El aleteo de un pájaro pequeño cuando inicia el vuelo. Un coche pasando sobre una alcantarilla. La voz de un niño anunciando sus notas. Aceite hirviendo. Un pellizco al pan. Mis zapatos sobre los adoquines. La puerta del salón que se bambolea cuando paso gravemente. Las tripas del frigorífico. Un ladrido. Los radios de una bicicleta. El loro sobre mi garaje, silbando. Arrastran una silla. Las sábanas cuando me doy la vuelta. Tos. El reloj del salón. El reloj de la cocina de mi abuela. El timbre cascado. La respiración de un niño subiendo una cuesta. Un señor escupe. Chistan. Una hoja cayendo contra el suelo. Las teclas del ordenador. Mi propia respiración. El aire contra las ventanas. Otra vez la silla. Un beso. El sofá al acoger un cuerpo. Pisar un charco. Música desde una ventanilla bajada. Teléfono. El lápiz contra el papel. Ascensor abriéndose, ascensor cerrándose. Escaleras en la calle. Caminar sobre tierra y grava. Llamar con los nudillos en la puerta. Un perro con prisa, jadeando. Neumáticos, coches, frenos. La risa de una señora dentro de una casa. El televisor. Una caricia. Las llaves resonando en el bolsillo del vestido. Conversación adolescente, tumultuosa. Pelar una naranja. Tragar. Interruptor. Abrir y cerrar un cajón. La lavadora. La cremallera de mis botas mientras ando. Atar el cinturón del abrigo. Los muebles, solos. Pasar la página. Remover el azúcar. Hacer café. Cerrar el bolso. Los rizos contra mi cuello cuando me muevo. El estómago vacío. Agua.

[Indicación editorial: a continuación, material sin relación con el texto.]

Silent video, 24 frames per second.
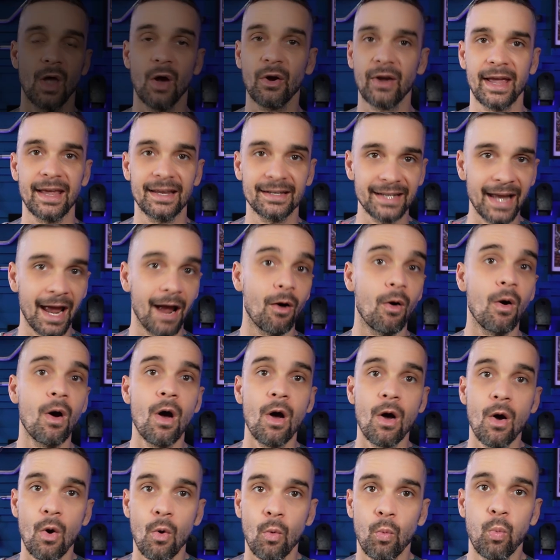Okay, now,
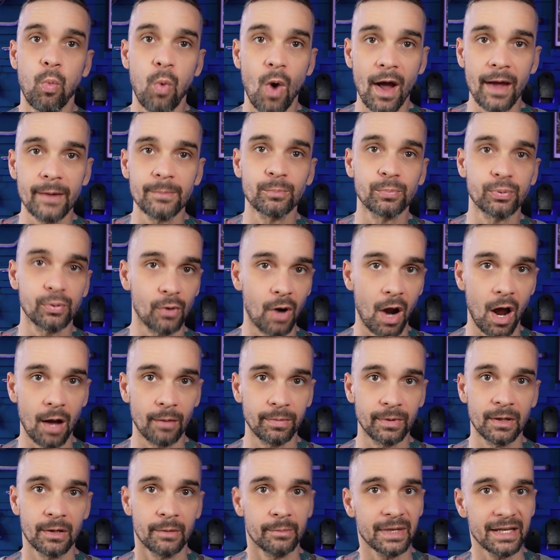what
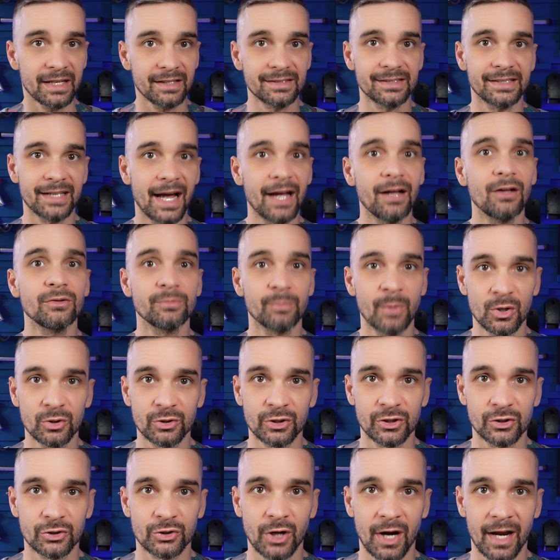problem is Dialed
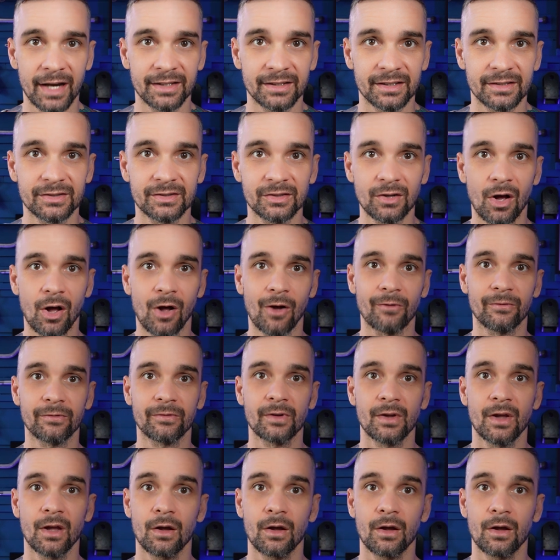Motion trying to solve?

Es casi milagroso detenerse un instante a escuchar el mundo, todo tiene un sonido, cada lugar tiene una música particular. Mi casa con su propia melodía, yo con la mía. La calle, el silencio… Investiga, cierra los ojos un instante, detente a escuchar… escucha los sonidos de los que viven contigo, nota cómo el tiempo se detiene un instante en cada uno de los pequeños detalles, identifica la respiración de la persona a la que amas mientras duerme, colecciona latidos mientras andas. Hemos aprendido a apagar la música del mundo con el ruido de nuestros propios pensamientos. Pasea conquistando sonidos. Es un regalo increíble.
miércoles, 20 de enero de 2010
hoy breve y cansada

Lo mejor del día: la sonrisa de la mujer en la iglesia y la risa de David al proclamar: "la maestra no es como parecía, nos trató de vender que era un sargento, pero sólo es corazón".